Tuesday, May 29, 2012

Our Dry Season Scenes

The Philippines climate is considered tropical and maritime, characterized by relatively high temperatures, high humidity and abundant rainfall. These are basically the bases of our country's weather and climate, that produced our two major seasons: (1) rainy season from June to November, and (2) dry season from December to May. These are still divided to four types:
  • Type I. Two pronounced season: dry from November to April and wet during the rest of the year.
  • Type II. No dry season with a pronounced rainfall from November to January.
  • Type III. Seasons are not very pronounced, relatively dry from November to April, and wet during the rest of the year.
  • Type IV. Rainfall is more or less evenly distributed throughout the year.
Our property in the province has the Type I. With the climate changes being experienced now around the globe, we are not spared from that. Our temperatures are higher than the previous years! We are so thankful for the La Nina phenomenon, that produced some thunderstorms at the height of high temperatures. At least the sudden rains assuaged the heat from the cemented structures. These happened in March and in May. It gave us the feeling of slight comfort, which i am sure the plants do too!

A rainfed ricefield with rattoon crops hoping to get second harvest from the same plants suffer extreme paddy cracks. I hope the rains will still be able to save these plants. This is a shot in Majayjay, Laguna.

My mother's roses dry early because of too much heat.  The petals wilt its edges before being able to expand. That is because the soft and thin petals transpire so fast and cannot tolerate the high temperatures.

Kalanchoe being a succulent have more water reserves in its system, so was able to produce flowers. But the leaves turn yellowish-brown due to extreme heat and sunlight.

Asparagus ferns really cannot tolerate the conditions, the leaves totally died.

These native ferns are suffering with the heat too, but their rhizomes and root systems will be able to wait for the rains, when they eventually resume their green lives.



  1. Oh, your mother's poor roses... such beauties! I've always said the Philippines has four seasons: hot, hotter, hottest and wet. It's hot where I am, too, but perhaps not as hot as in Manila. Hope your hardware issues get fixed soon for you, Andrea. (Like others, I thought you were i Strasbourg again... but you tricked us. LOL!)

  2. I love learning about your seasons and hope you might link in to Seasonal Celebrations...it starts Friday!

    1. Thanks Donna, i will keep that in mind. I hope i will remember, haha!

  3. It's about 20 degrees Celsius here in the UK now, which we consider 'hot'! You will find the testudinate ladybird/bug/beetle here on Project Noah.

    1. OMG Caroline, 20C is already very cold for us, hahaha! How i wish we can siphon in some of your cold temperatures. And thank you again for sending me that link for the ladybug.

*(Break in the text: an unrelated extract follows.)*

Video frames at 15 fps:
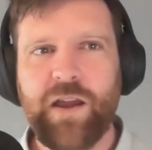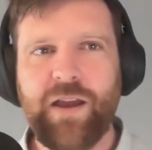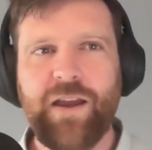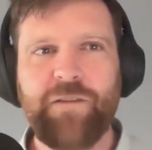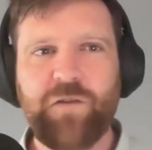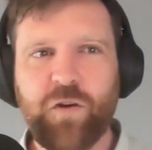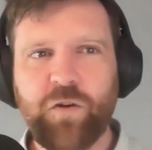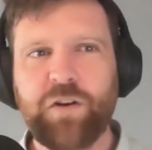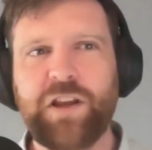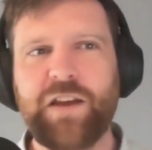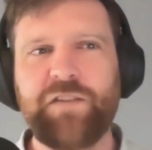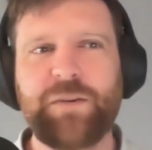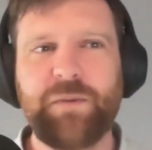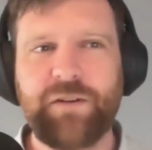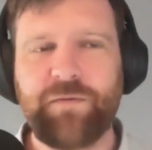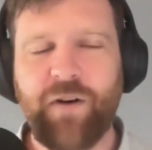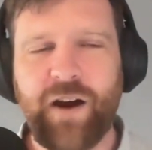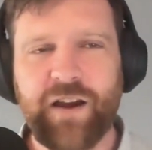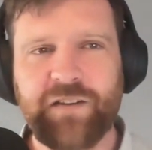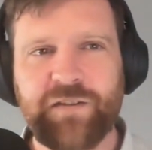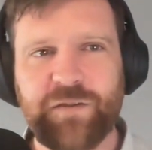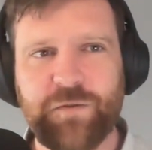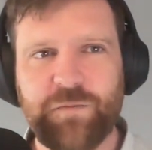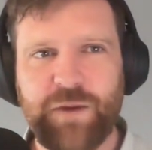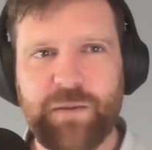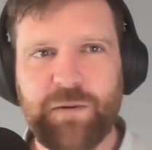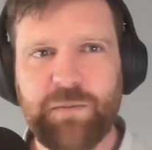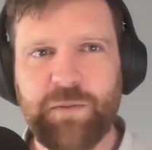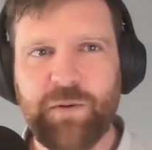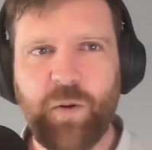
If you could give some advice to maybe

  4. Very informative blog this week. Weather is playing havoc around the world it looks like this year.
    Joyce M

  5. Your Type I weather with pronounced dry and wet season will send appropriate signals to plants on when to rest and when to bloom and when they bloom, it will be more profuse. Our weather is more or less quite uniform, hence we don't have a specific blooming season. My roses are currently suffering the same burnt tips like your mom's.